→ **AIM OF THE TASK**: Please repeat exactly the lines from the one containing "[0:00.00-0:00.20]" to the end of the entries below, both included, and omit all pictures.

→ **DATA EXTRACTS**:
○ ○ ○ ○ ○ ○ ○

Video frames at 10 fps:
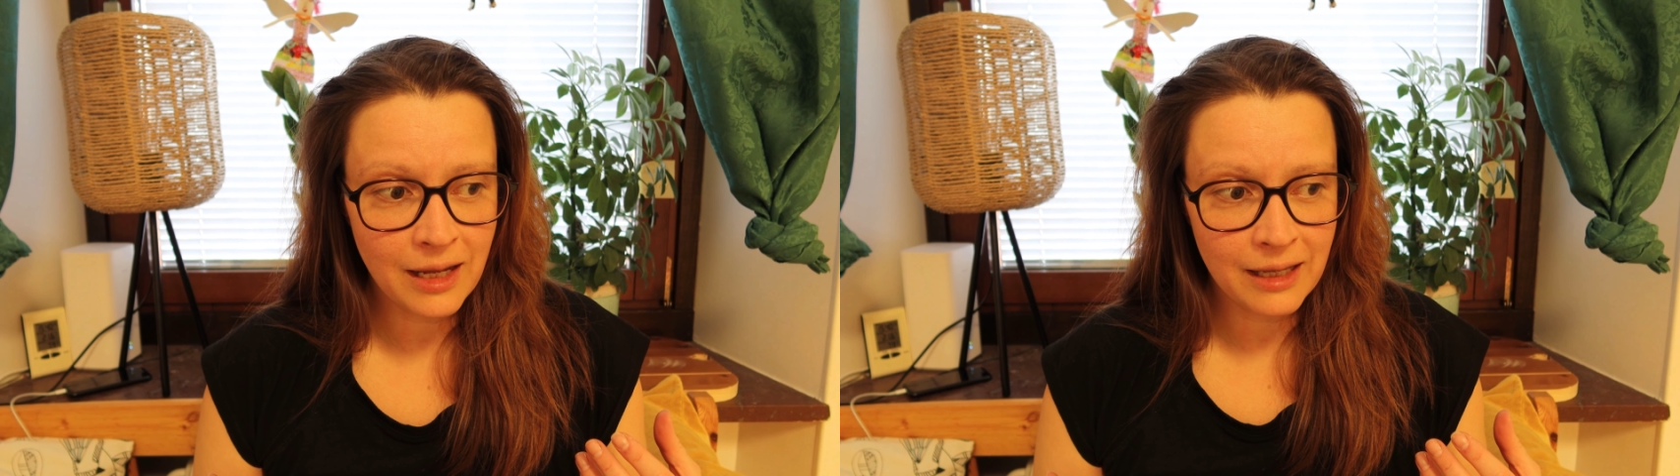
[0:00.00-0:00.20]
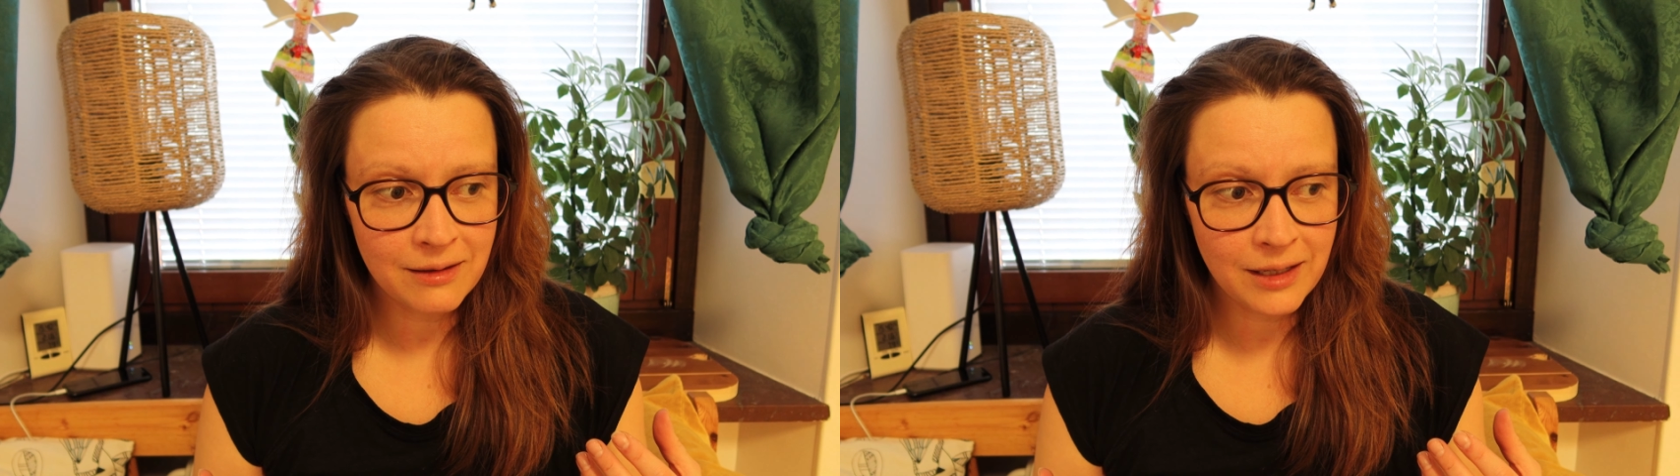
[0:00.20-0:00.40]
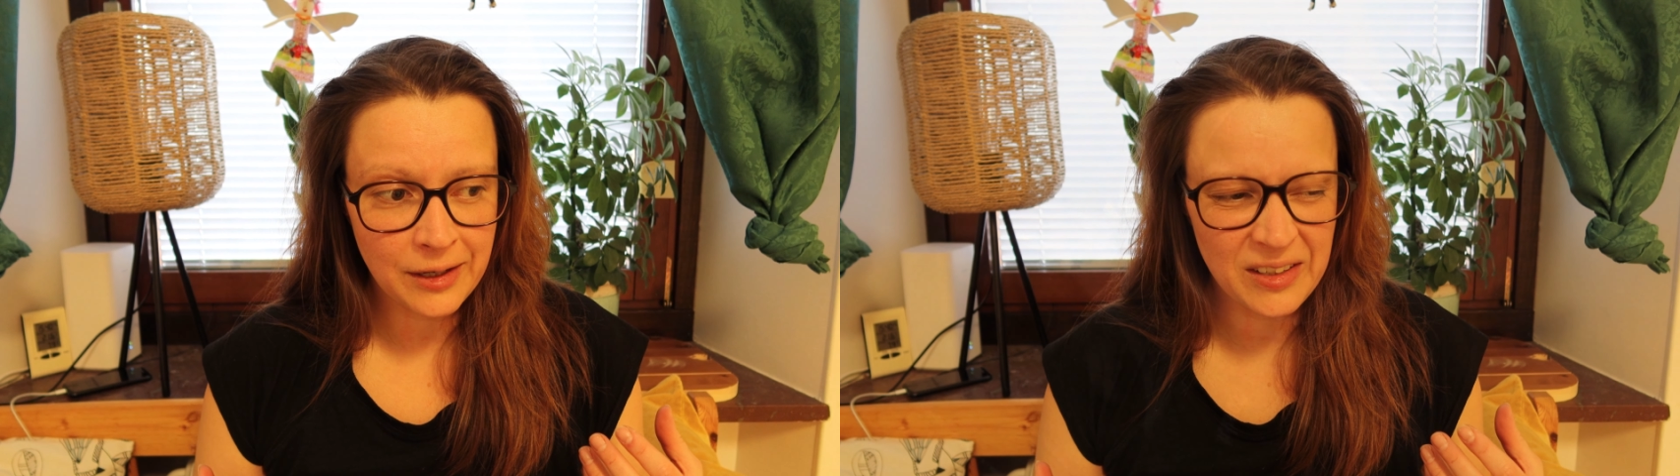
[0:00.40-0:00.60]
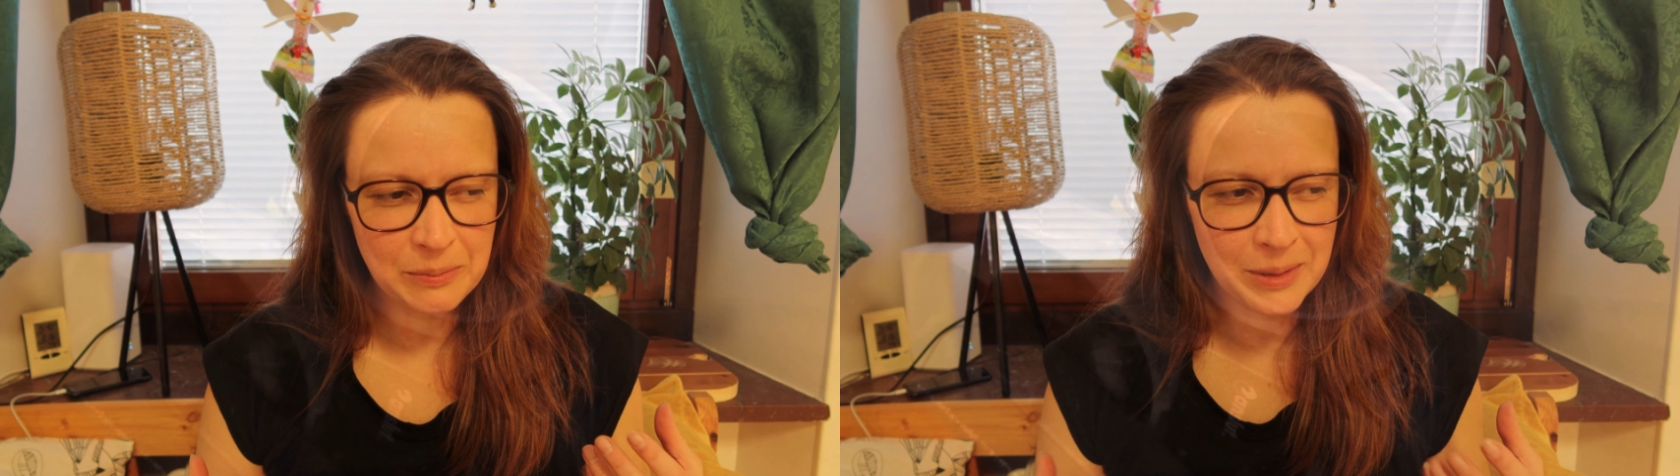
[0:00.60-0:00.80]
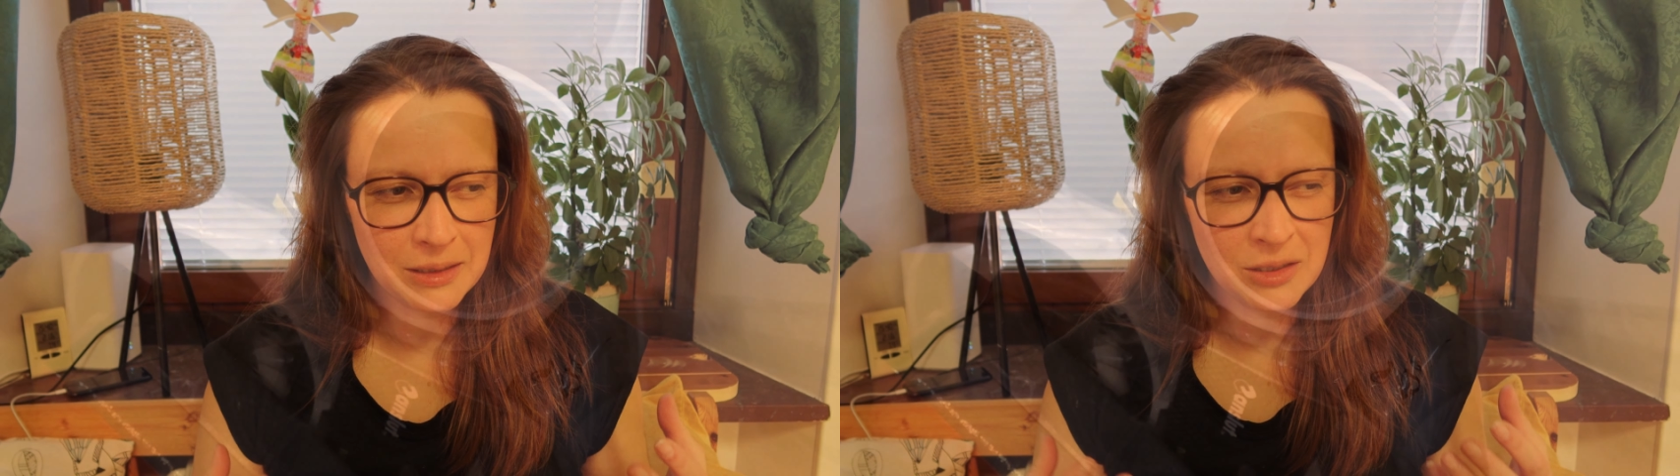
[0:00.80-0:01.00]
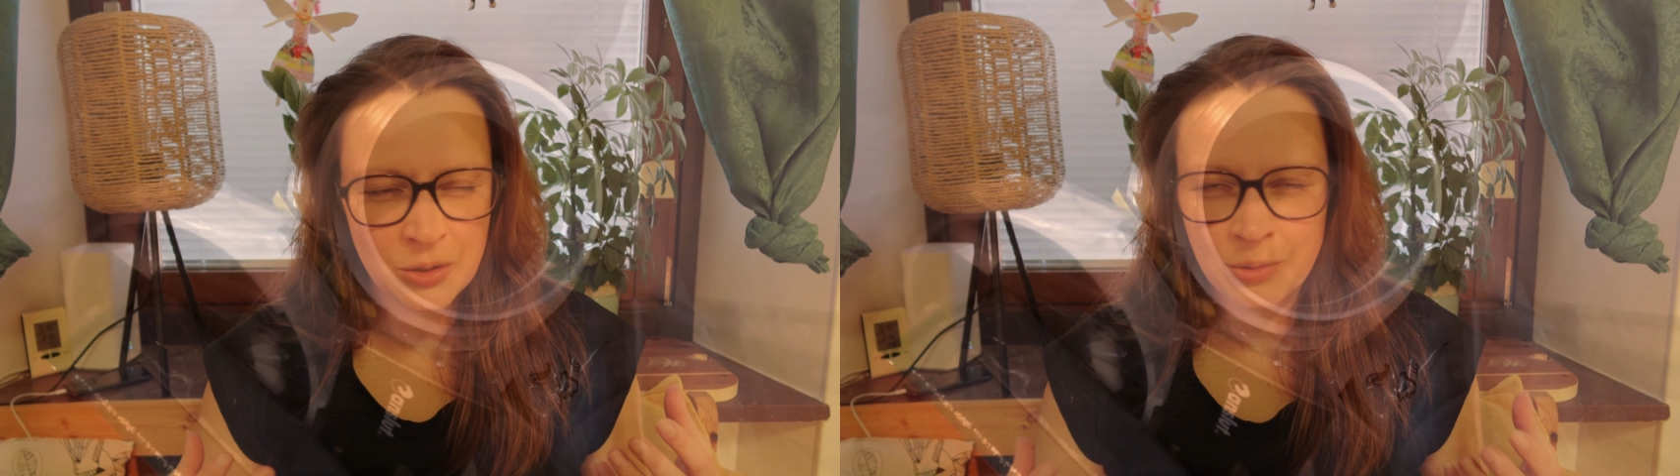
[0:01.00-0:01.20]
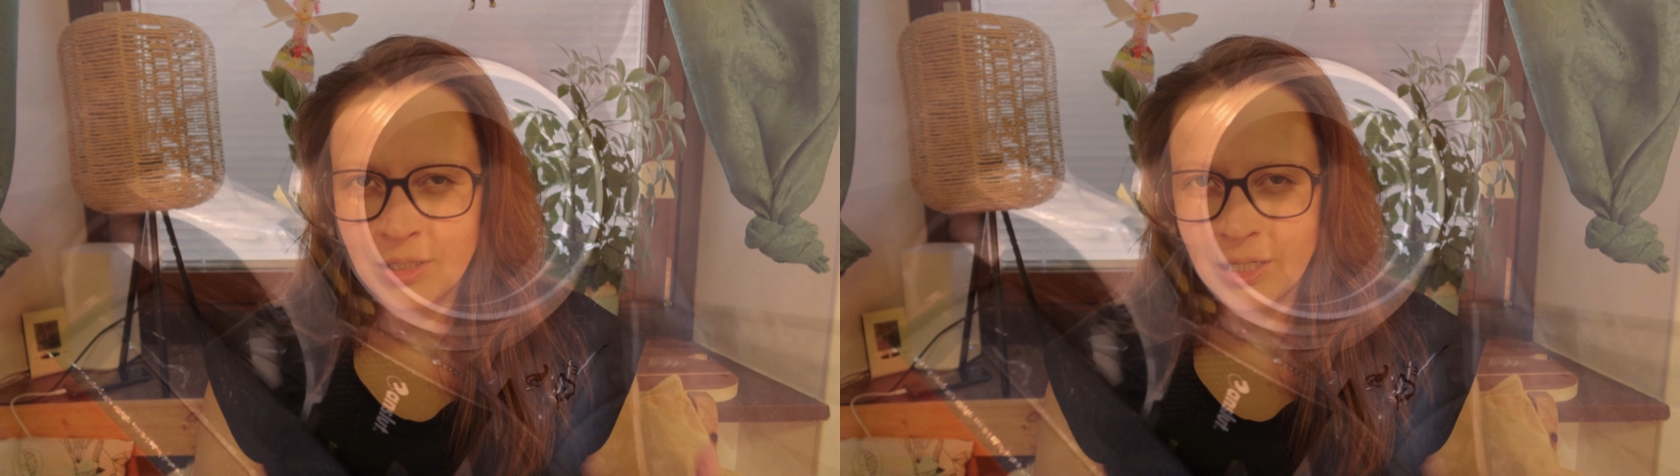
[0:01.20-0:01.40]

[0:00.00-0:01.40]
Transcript: and they are a bit too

○ ○ ○ ○ ○ ○ ○

→ **RESPONSE BOX**:
[0:00.00-0:00.20]
[0:00.20-0:00.40]
[0:00.40-0:00.60]
[0:00.60-0:00.80]
[0:00.80-0:01.00]
[0:01.00-0:01.20]
[0:01.20-0:01.40]

[0:00.00-0:01.40]
Transcript: and they are a bit too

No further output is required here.